§ **PROBLEM TO SOLVE**
Here the job is to restate every entry word for word.

§ **INPUT MATERIAL**

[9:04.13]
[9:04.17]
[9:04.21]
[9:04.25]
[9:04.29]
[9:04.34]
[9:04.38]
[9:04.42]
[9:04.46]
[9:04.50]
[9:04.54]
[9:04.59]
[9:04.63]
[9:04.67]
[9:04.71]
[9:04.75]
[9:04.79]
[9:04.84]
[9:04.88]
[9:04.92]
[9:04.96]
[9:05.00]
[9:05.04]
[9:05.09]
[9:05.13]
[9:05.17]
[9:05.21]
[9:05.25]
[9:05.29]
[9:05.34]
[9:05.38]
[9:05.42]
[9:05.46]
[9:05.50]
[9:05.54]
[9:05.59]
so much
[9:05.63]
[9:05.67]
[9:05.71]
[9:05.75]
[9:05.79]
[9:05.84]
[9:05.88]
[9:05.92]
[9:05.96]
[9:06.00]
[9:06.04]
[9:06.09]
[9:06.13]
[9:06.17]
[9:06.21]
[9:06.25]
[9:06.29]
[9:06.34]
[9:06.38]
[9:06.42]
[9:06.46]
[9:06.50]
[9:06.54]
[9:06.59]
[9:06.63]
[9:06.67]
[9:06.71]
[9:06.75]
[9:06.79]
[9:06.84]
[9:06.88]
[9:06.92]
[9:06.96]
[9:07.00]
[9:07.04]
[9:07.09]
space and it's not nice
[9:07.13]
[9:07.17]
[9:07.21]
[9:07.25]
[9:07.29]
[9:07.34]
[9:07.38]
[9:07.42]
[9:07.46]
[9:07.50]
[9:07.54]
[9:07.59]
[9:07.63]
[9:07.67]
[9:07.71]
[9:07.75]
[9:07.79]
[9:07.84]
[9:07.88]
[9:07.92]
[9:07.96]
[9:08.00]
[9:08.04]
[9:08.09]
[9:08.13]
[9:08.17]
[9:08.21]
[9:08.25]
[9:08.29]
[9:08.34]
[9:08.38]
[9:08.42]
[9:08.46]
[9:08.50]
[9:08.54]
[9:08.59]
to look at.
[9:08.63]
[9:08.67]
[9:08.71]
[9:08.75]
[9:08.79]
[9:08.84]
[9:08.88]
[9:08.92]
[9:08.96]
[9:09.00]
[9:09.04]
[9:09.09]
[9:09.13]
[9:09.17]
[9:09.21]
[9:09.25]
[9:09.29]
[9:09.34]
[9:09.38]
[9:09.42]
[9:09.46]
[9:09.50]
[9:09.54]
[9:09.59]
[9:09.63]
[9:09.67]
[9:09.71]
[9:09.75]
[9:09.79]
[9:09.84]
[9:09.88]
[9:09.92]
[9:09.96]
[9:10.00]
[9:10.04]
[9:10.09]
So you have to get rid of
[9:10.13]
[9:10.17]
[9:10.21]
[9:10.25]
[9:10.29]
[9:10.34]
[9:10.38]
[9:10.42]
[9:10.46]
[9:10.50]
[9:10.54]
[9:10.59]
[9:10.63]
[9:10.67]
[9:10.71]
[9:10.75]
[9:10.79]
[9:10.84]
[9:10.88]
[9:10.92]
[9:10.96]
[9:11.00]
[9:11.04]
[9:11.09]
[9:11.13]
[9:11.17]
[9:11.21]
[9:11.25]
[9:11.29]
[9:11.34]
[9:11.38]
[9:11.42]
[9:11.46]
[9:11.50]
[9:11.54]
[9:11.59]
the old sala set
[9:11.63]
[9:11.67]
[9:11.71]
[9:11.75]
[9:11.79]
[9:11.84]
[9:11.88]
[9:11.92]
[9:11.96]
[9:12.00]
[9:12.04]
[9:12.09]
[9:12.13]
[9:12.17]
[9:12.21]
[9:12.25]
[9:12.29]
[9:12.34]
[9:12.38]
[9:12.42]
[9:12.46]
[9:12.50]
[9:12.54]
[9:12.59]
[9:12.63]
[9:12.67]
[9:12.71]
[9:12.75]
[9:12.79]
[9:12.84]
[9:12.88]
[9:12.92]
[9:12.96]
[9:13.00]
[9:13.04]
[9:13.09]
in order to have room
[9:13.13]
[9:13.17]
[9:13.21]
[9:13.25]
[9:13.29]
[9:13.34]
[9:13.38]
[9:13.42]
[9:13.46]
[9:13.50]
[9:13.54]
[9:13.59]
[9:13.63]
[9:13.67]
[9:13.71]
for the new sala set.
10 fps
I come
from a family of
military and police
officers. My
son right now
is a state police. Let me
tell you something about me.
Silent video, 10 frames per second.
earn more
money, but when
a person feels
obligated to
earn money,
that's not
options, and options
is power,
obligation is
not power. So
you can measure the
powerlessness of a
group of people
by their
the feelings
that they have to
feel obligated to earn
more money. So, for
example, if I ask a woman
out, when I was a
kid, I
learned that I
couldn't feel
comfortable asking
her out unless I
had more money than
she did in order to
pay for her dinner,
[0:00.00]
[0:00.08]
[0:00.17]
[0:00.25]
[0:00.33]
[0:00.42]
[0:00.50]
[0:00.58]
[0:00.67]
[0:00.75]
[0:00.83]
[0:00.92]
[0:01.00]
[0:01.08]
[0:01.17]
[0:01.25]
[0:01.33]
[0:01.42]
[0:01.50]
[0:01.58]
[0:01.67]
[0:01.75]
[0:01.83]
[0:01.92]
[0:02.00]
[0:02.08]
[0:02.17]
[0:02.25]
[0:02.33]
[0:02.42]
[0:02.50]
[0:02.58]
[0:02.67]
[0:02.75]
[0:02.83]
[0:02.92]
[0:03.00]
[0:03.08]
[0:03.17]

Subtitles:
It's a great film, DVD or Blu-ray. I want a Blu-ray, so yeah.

§ **WORKED SOLUTION**
[9:04.13]
[9:04.17]
[9:04.21]
[9:04.25]
[9:04.29]
[9:04.34]
[9:04.38]
[9:04.42]
[9:04.46]
[9:04.50]
[9:04.54]
[9:04.59]
[9:04.63]
[9:04.67]
[9:04.71]
[9:04.75]
[9:04.79]
[9:04.84]
[9:04.88]
[9:04.92]
[9:04.96]
[9:05.00]
[9:05.04]
[9:05.09]
[9:05.13]
[9:05.17]
[9:05.21]
[9:05.25]
[9:05.29]
[9:05.34]
[9:05.38]
[9:05.42]
[9:05.46]
[9:05.50]
[9:05.54]
[9:05.59]
so much
[9:05.63]
[9:05.67]
[9:05.71]
[9:05.75]
[9:05.79]
[9:05.84]
[9:05.88]
[9:05.92]
[9:05.96]
[9:06.00]
[9:06.04]
[9:06.09]
[9:06.13]
[9:06.17]
[9:06.21]
[9:06.25]
[9:06.29]
[9:06.34]
[9:06.38]
[9:06.42]
[9:06.46]
[9:06.50]
[9:06.54]
[9:06.59]
[9:06.63]
[9:06.67]
[9:06.71]
[9:06.75]
[9:06.79]
[9:06.84]
[9:06.88]
[9:06.92]
[9:06.96]
[9:07.00]
[9:07.04]
[9:07.09]
space and it's not nice
[9:07.13]
[9:07.17]
[9:07.21]
[9:07.25]
[9:07.29]
[9:07.34]
[9:07.38]
[9:07.42]
[9:07.46]
[9:07.50]
[9:07.54]
[9:07.59]
[9:07.63]
[9:07.67]
[9:07.71]
[9:07.75]
[9:07.79]
[9:07.84]
[9:07.88]
[9:07.92]
[9:07.96]
[9:08.00]
[9:08.04]
[9:08.09]
[9:08.13]
[9:08.17]
[9:08.21]
[9:08.25]
[9:08.29]
[9:08.34]
[9:08.38]
[9:08.42]
[9:08.46]
[9:08.50]
[9:08.54]
[9:08.59]
to look at.
[9:08.63]
[9:08.67]
[9:08.71]
[9:08.75]
[9:08.79]
[9:08.84]
[9:08.88]
[9:08.92]
[9:08.96]
[9:09.00]
[9:09.04]
[9:09.09]
[9:09.13]
[9:09.17]
[9:09.21]
[9:09.25]
[9:09.29]
[9:09.34]
[9:09.38]
[9:09.42]
[9:09.46]
[9:09.50]
[9:09.54]
[9:09.59]
[9:09.63]
[9:09.67]
[9:09.71]
[9:09.75]
[9:09.79]
[9:09.84]
[9:09.88]
[9:09.92]
[9:09.96]
[9:10.00]
[9:10.04]
[9:10.09]
So you have to get rid of
[9:10.13]
[9:10.17]
[9:10.21]
[9:10.25]
[9:10.29]
[9:10.34]
[9:10.38]
[9:10.42]
[9:10.46]
[9:10.50]
[9:10.54]
[9:10.59]
[9:10.63]
[9:10.67]
[9:10.71]
[9:10.75]
[9:10.79]
[9:10.84]
[9:10.88]
[9:10.92]
[9:10.96]
[9:11.00]
[9:11.04]
[9:11.09]
[9:11.13]
[9:11.17]
[9:11.21]
[9:11.25]
[9:11.29]
[9:11.34]
[9:11.38]
[9:11.42]
[9:11.46]
[9:11.50]
[9:11.54]
[9:11.59]
the old sala set
[9:11.63]
[9:11.67]
[9:11.71]
[9:11.75]
[9:11.79]
[9:11.84]
[9:11.88]
[9:11.92]
[9:11.96]
[9:12.00]
[9:12.04]
[9:12.09]
[9:12.13]
[9:12.17]
[9:12.21]
[9:12.25]
[9:12.29]
[9:12.34]
[9:12.38]
[9:12.42]
[9:12.46]
[9:12.50]
[9:12.54]
[9:12.59]
[9:12.63]
[9:12.67]
[9:12.71]
[9:12.75]
[9:12.79]
[9:12.84]
[9:12.88]
[9:12.92]
[9:12.96]
[9:13.00]
[9:13.04]
[9:13.09]
in order to have room
[9:13.13]
[9:13.17]
[9:13.21]
[9:13.25]
[9:13.29]
[9:13.34]
[9:13.38]
[9:13.42]
[9:13.46]
[9:13.50]
[9:13.54]
[9:13.59]
[9:13.63]
[9:13.67]
[9:13.71]
for the new sala set.
10 fps
I come
from a family of
military and police
officers. My
son right now
is a state police. Let me
tell you something about me.
Silent video, 10 frames per second.
earn more
money, but when
a person feels
obligated to
earn money,
that's not
options, and options
is power,
obligation is
not power. So
you can measure the
powerlessness of a
group of people
by their
the feelings
that they have to
feel obligated to earn
more money. So, for
example, if I ask a woman
out, when I was a
kid, I
learned that I
couldn't feel
comfortable asking
her out unless I
had more money than
she did in order to
pay for her dinner,
[0:00.00]
[0:00.08]
[0:00.17]
[0:00.25]
[0:00.33]
[0:00.42]
[0:00.50]
[0:00.58]
[0:00.67]
[0:00.75]
[0:00.83]
[0:00.92]
[0:01.00]
[0:01.08]
[0:01.17]
[0:01.25]
[0:01.33]
[0:01.42]
[0:01.50]
[0:01.58]
[0:01.67]
[0:01.75]
[0:01.83]
[0:01.92]
[0:02.00]
[0:02.08]
[0:02.17]
[0:02.25]
[0:02.33]
[0:02.42]
[0:02.50]
[0:02.58]
[0:02.67]
[0:02.75]
[0:02.83]
[0:02.92]
[0:03.00]
[0:03.08]
[0:03.17]

Subtitles:
It's a great film, DVD or Blu-ray. I want a Blu-ray, so yeah.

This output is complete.